[CPU] Handle constant multiply in fmadd/fmsub in constant propagation pass

2018-03-01 20:04:56 -06:00 · 2018-03-01 20:04:56 -06:00 · 6fd75cea91
parent d31db60a75
commit 6fd75cea91
3 changed files with 23 additions and 71 deletions
--- a/src/xenia/cpu/backend/x64/x64_sequences.cc
+++ b/src/xenia/cpu/backend/x64/x64_sequences.cc
@ -4614,16 +4614,6 @@ EMITTER_OPCODE_TABLE(OPCODE_DIV, DIV_I8, DIV_I16, DIV_I32, DIV_I64, DIV_F32,
 struct MUL_ADD_F32
    : Sequence<MUL_ADD_F32, I<OPCODE_MUL_ADD, F32Op, F32Op, F32Op, F32Op>> {
  static void Emit(X64Emitter& e, const EmitArgType& i) {
-    // Calculate the multiply part if it's constant.

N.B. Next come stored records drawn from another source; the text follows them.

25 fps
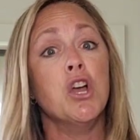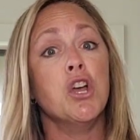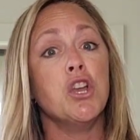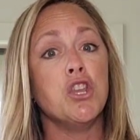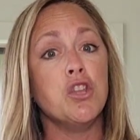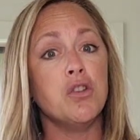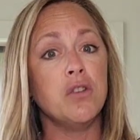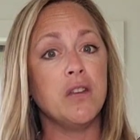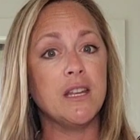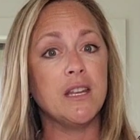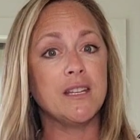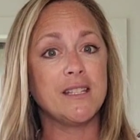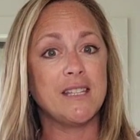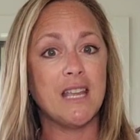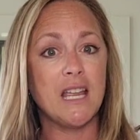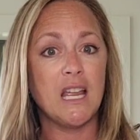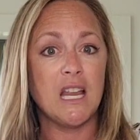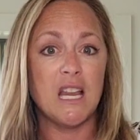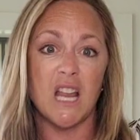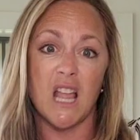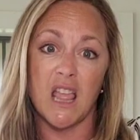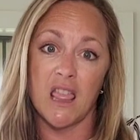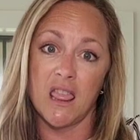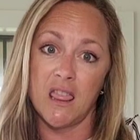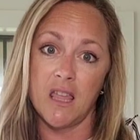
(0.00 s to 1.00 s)
you need to
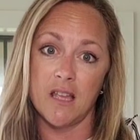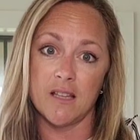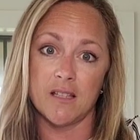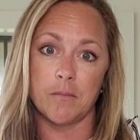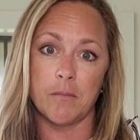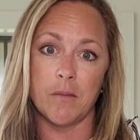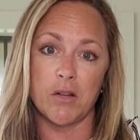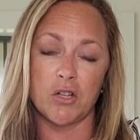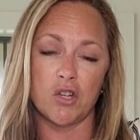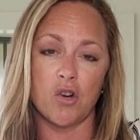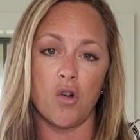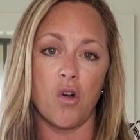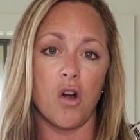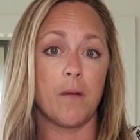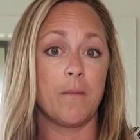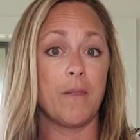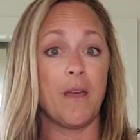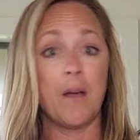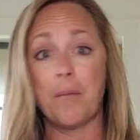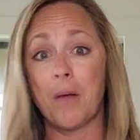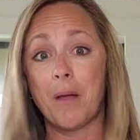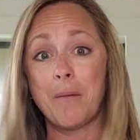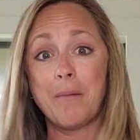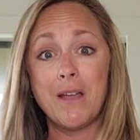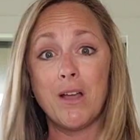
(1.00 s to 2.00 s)
eat this much carb?
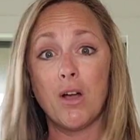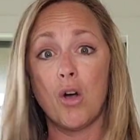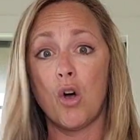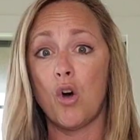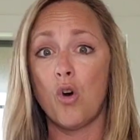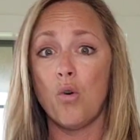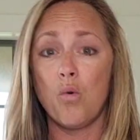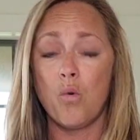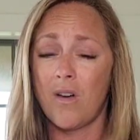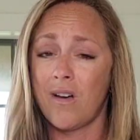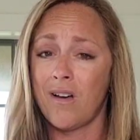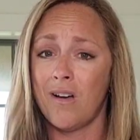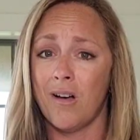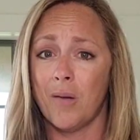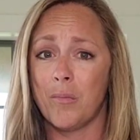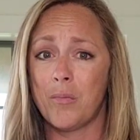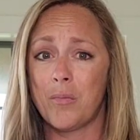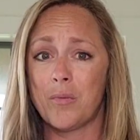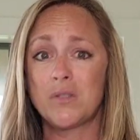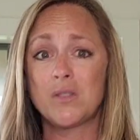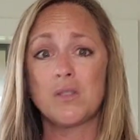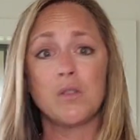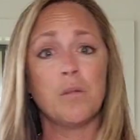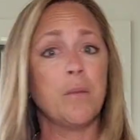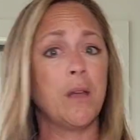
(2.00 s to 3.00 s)
That might be a whole
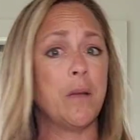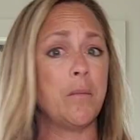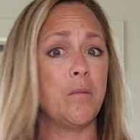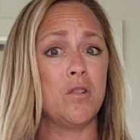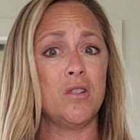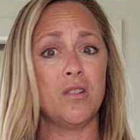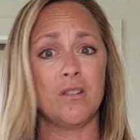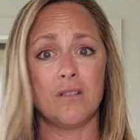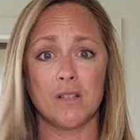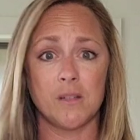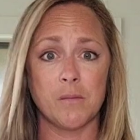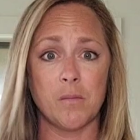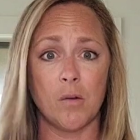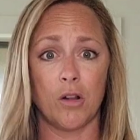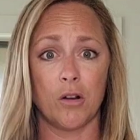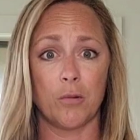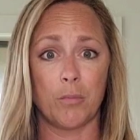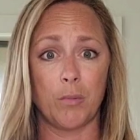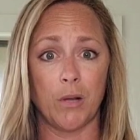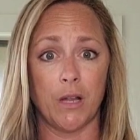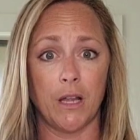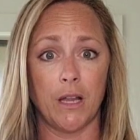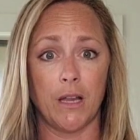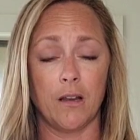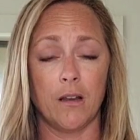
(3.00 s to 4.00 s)
cup. So maybe you need a smaller
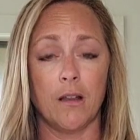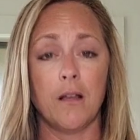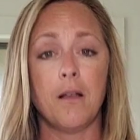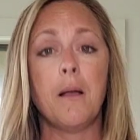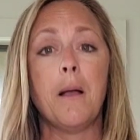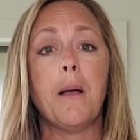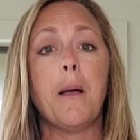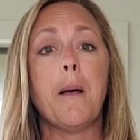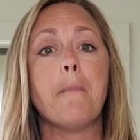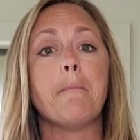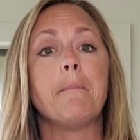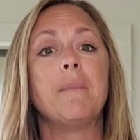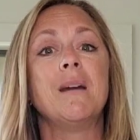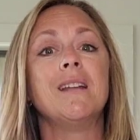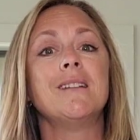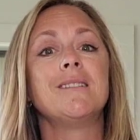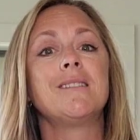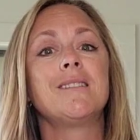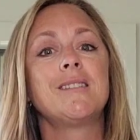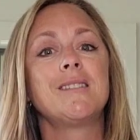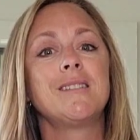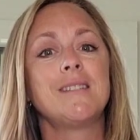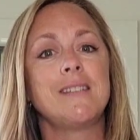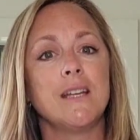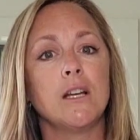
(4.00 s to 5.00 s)
plate. But it
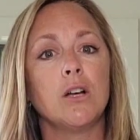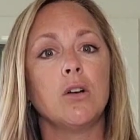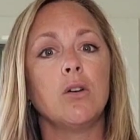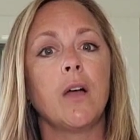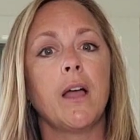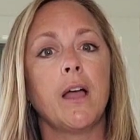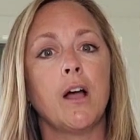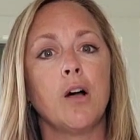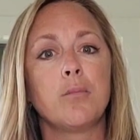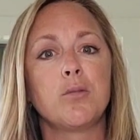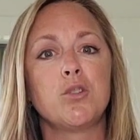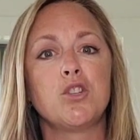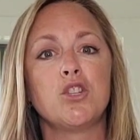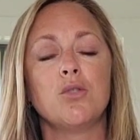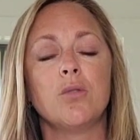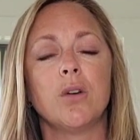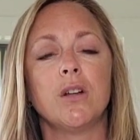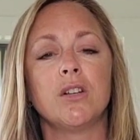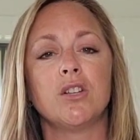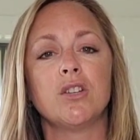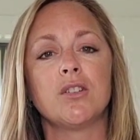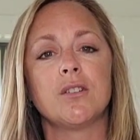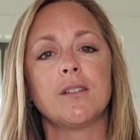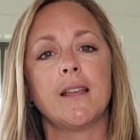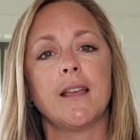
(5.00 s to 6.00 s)
still helps you
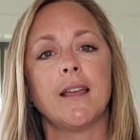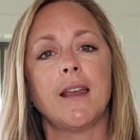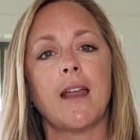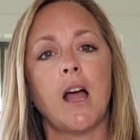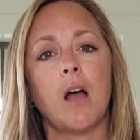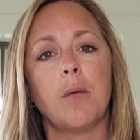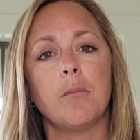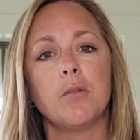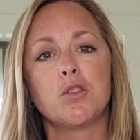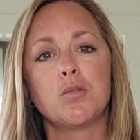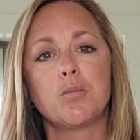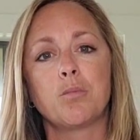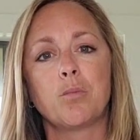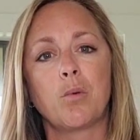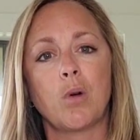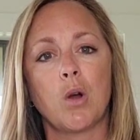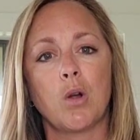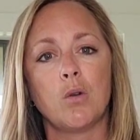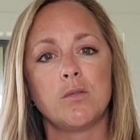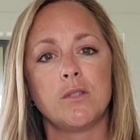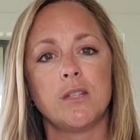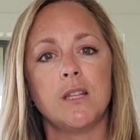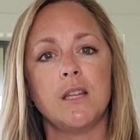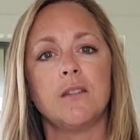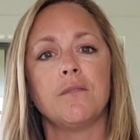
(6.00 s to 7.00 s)
understand how much
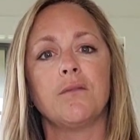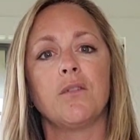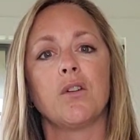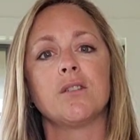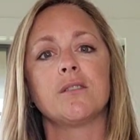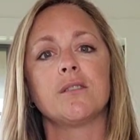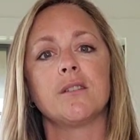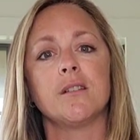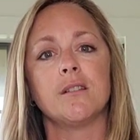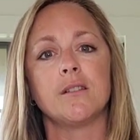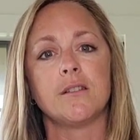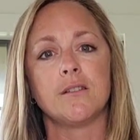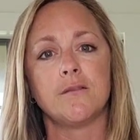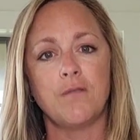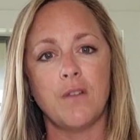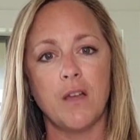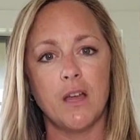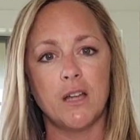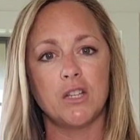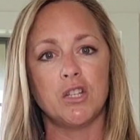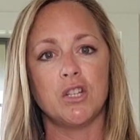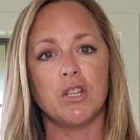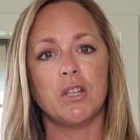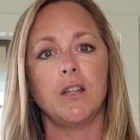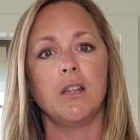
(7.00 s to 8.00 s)
protein versus
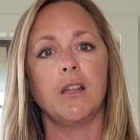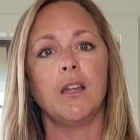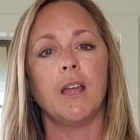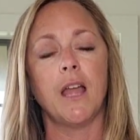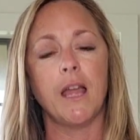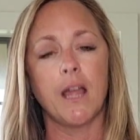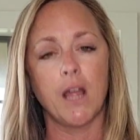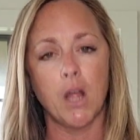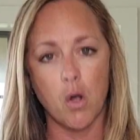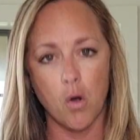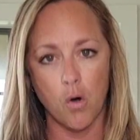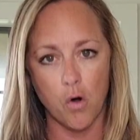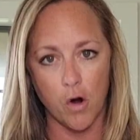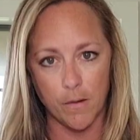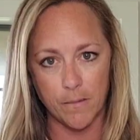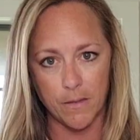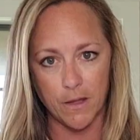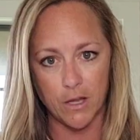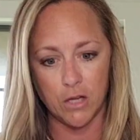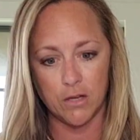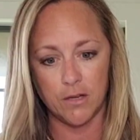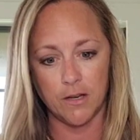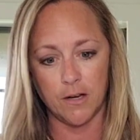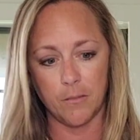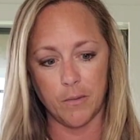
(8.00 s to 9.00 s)
veggie and carb
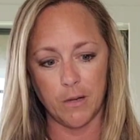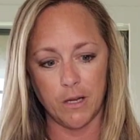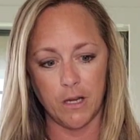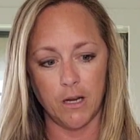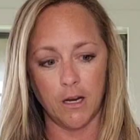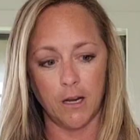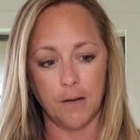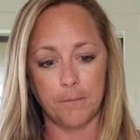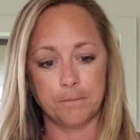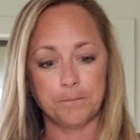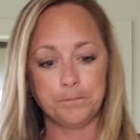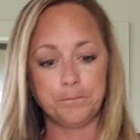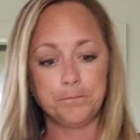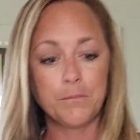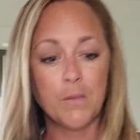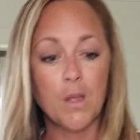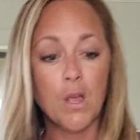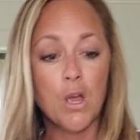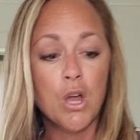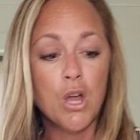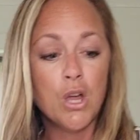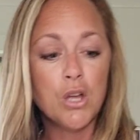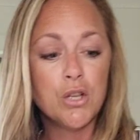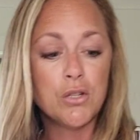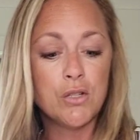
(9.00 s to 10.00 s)
that you need to be eating.
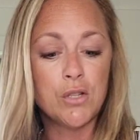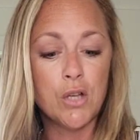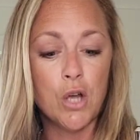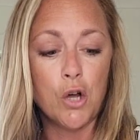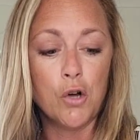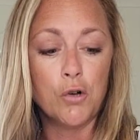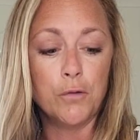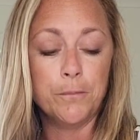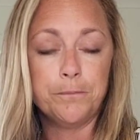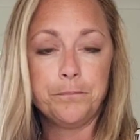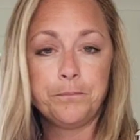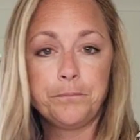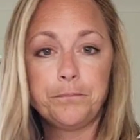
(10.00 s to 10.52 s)
So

-    // TODO: Do this in the constant propagation pass.
-    if (i.src1.is_constant && i.src2.is_constant) {
-      float mul = i.src1.constant() * i.src2.constant();
-
-      e.LoadConstantXmm(e.xmm0, mul);
-      e.vaddss(i.dest, e.xmm0, i.src3);
-      return;
-    }
-
    // FMA extension
    if (e.IsFeatureEnabled(kX64EmitFMA)) {
      EmitCommutativeBinaryXmmOp(e, i,
@ -4673,16 +4663,6 @@ struct MUL_ADD_F32
 struct MUL_ADD_F64
    : Sequence<MUL_ADD_F64, I<OPCODE_MUL_ADD, F64Op, F64Op, F64Op, F64Op>> {
  static void Emit(X64Emitter& e, const EmitArgType& i) {
-    // Calculate the multiply part if it's constant.
-    // TODO: Do this in the constant propagation pass.
-    if (i.src1.is_constant && i.src2.is_constant) {
-      double mul = i.src1.constant() * i.src2.constant();
-
-      e.LoadConstantXmm(e.xmm0, mul);
-      e.vaddsd(i.dest, e.xmm0, i.src3);
-      return;
-    }
-
    // FMA extension
    if (e.IsFeatureEnabled(kX64EmitFMA)) {
      EmitCommutativeBinaryXmmOp(e, i,
@ -4733,19 +4713,6 @@ struct MUL_ADD_V128
    : Sequence<MUL_ADD_V128,
               I<OPCODE_MUL_ADD, V128Op, V128Op, V128Op, V128Op>> {
  static void Emit(X64Emitter& e, const EmitArgType& i) {
-    // Calculate the multiply part if it's constant.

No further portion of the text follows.